Soy and polychaetes are bring used in a big way now for AC feeds. Soy more so and for longer. Companies like Dragon Feeds and Aqua Thrive are pushing the polychaete feeds w/ sustainable fish meal (fish meal scraps from processing plants doing food meant for human consumption)
Yeah scraps used to produce fishmeal are an imporatant resource. By-Catch resources are extremely under utilized and are one of many approaches toward making aquaculture more "green."
From Aquaculture Magazine Jan-Feb 2008 by Ronald W. Hardy:
"Landings of fish to produce fish meal and oil ranged between 28 mmt (million metric tons) and 32 mmt over the past 20 years. Currently about 50% of the annual production of fish meal and 85% or more of fish oil are used to produce aquafeeds. The rest is used in feeds for poultry, swine, cattle, pet foods"
He goes on to add:
"New (1996) estimates that seafood processing wastes and by-catch amounted to the almost 90% of the landed weight of fish harvested to produce fish meal. Globally, processing by-products and by-catch together are estimated to be 25-30 mmt, more or less equivalent to the average volume of landings used to produce fish meal and oil. Thus, if all fisheries by-product and by-catch were used to produce fish meal and oil, annual global production of each would double."
"In 2002, an estimated 5.6 mmt of processing by-products from food fish, were converted into fish meal and oil. This means that only 20% or so of all available by-product material was recovered and utilized."
He goes on to explain gastro-intestinal problems associated with fish meals produced wholly from bone source by-product.
None-the-less there are alot of valuable resources out there that we are missing out on.

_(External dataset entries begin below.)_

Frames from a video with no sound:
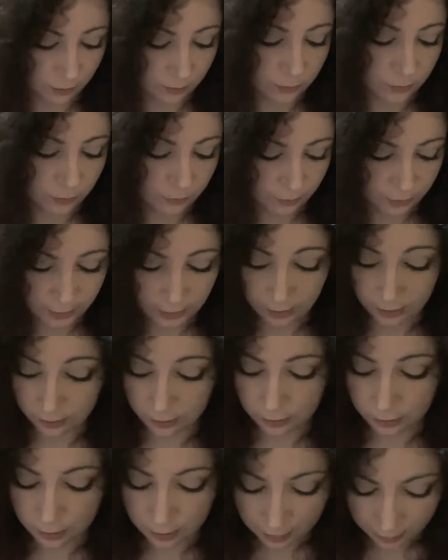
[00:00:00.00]
moving on
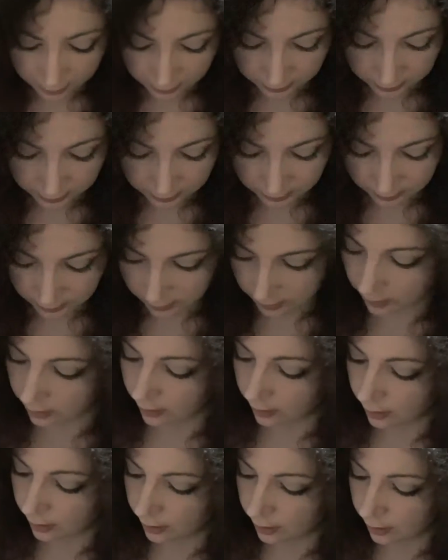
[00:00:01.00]
to the next
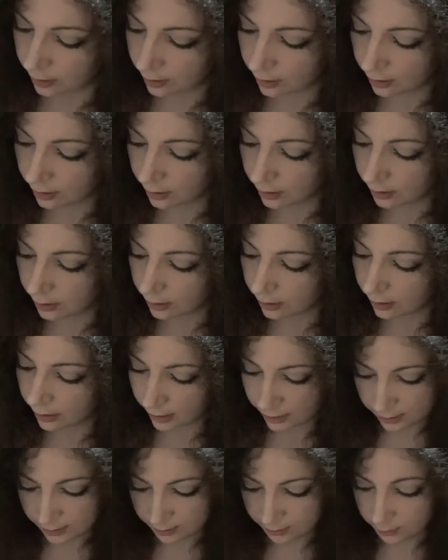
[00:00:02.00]

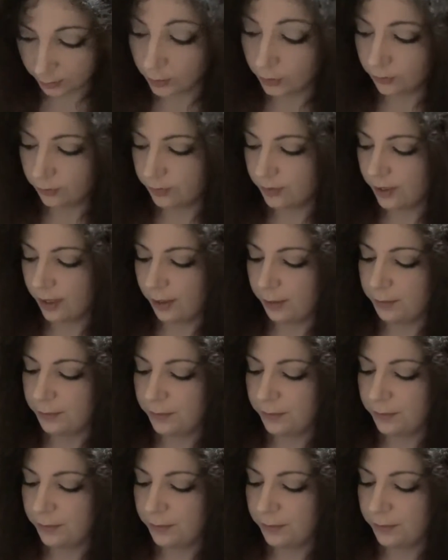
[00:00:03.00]
item. Oh, yeah.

Not to mention soy proteins that can be added to this by-catch fish meal to create a wholesome feed for aquacultured fish.
Fish farming......especially tuna in sea-pens.....and the term "green" just don't go together.
With all this in mind I respectfully disagree.
Look up the environmental controversy surrounding shrimp culture and salmon culture.....watch out!!!!
There are real problems facing salmon culture, this is primarily a problem of parasitism, viral infections and use and overuse of antibiotics. However if mandated these problems can be mitigated with new technologies.
It would be really cool to see, but as a commercial operation for fish meat it would be a horrible idea. When it comes to fish, if it isn't wild caught, don't eat it. Farmed fish are an environmental disaster and they aren't worth eating.
While this is a horrible reality of poorly managed aquaculture projects (especially in developing countries), I think your over looking the problematic environmental and social issues associated with COMMERCIAL FISHING. Huge corporate fleets utilize; helicopters, planes, sonar, and giant trawlers to decimate wild populations. The truth is that wild fisheries stocks are poorly managed and many if not most are being fished to extinction. This is primarily because of inadequate enforcement of laws on quotas and techniques, the same could be true of farmed stocks if the infrastructure is not developed properly to oversee and mitigate the problems associated with the industry. But your statement vastly ignores the equally major concerns associated with wild populations.
I have to agree with this. On top of being an environmental disaster, the farm raised species also tend to have higher levels of toxins(biomagnification with added levels in a controlled area.) Ive seen pictures of areas down stream(so to speak) of shrimp farms where the wildlife dies off from all the excess nutrients.
Open ocean aquaculture is opening a lot of new opportunities for the industry. Companies like Kona Blue are prime examples of how excess nutrients in open ocean fishery pens can mitigate the large amount of wastes produced by farmed populations, and how aquaculture can be done in a "green" and sustainable manner. Biomagnification is primarily a concern with POP's (persistent organic pollutants) (aldrin, chlordane, DDT, dieldrin, endrin, heptachlor, hexachlorobenzene, mirex, polychlorinated biphenyls, polychlorinated dibenzo-p-dioxins, polychlorinated dibenzofurans, and toxaphene.), antibiotics, and heavy metals.
Aquaculture is probably the only way that we will be able to feed the world in the future.